• Exercise brief
Go through the data below. Pull out every line that has the word "frames".

• Exercise materials
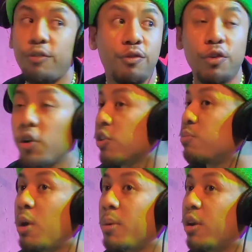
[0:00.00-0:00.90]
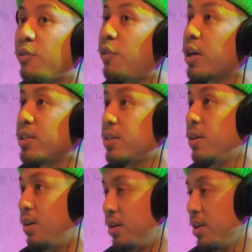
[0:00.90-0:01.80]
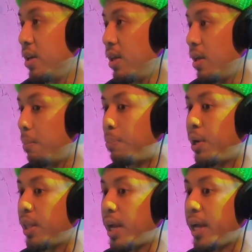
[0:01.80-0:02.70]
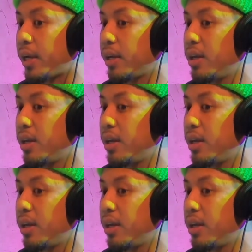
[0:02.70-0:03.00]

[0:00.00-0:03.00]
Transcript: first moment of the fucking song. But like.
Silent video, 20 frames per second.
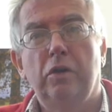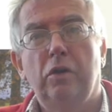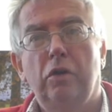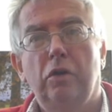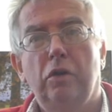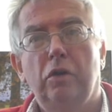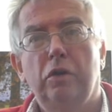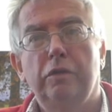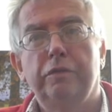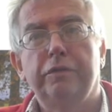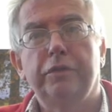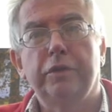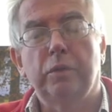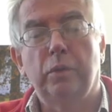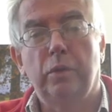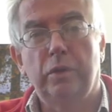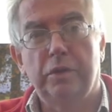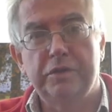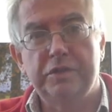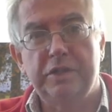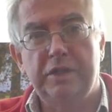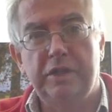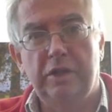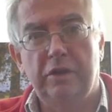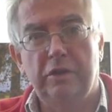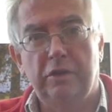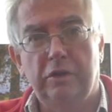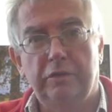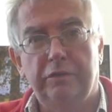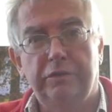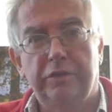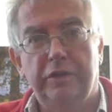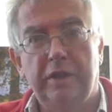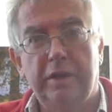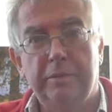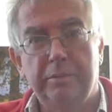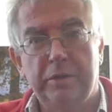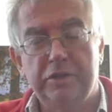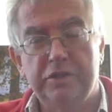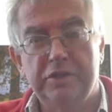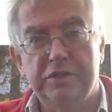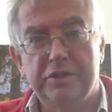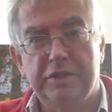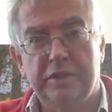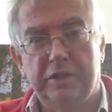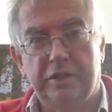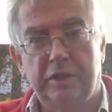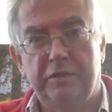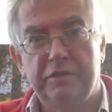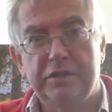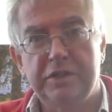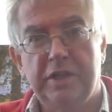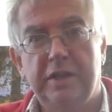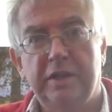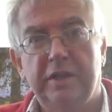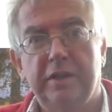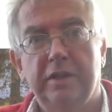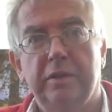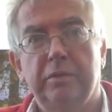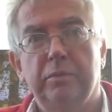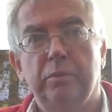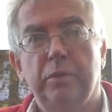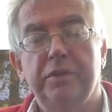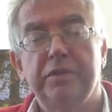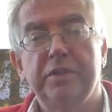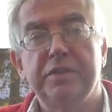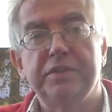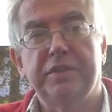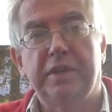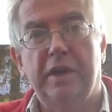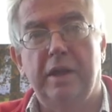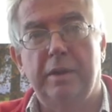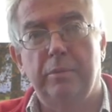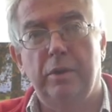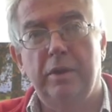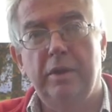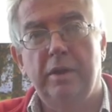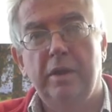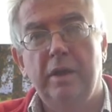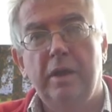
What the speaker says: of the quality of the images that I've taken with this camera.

---

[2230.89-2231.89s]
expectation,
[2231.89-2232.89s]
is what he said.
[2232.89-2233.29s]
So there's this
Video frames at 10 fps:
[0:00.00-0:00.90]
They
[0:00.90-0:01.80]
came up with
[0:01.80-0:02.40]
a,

• Exercise output
Silent video, 20 frames per second.
Video frames at 10 fps:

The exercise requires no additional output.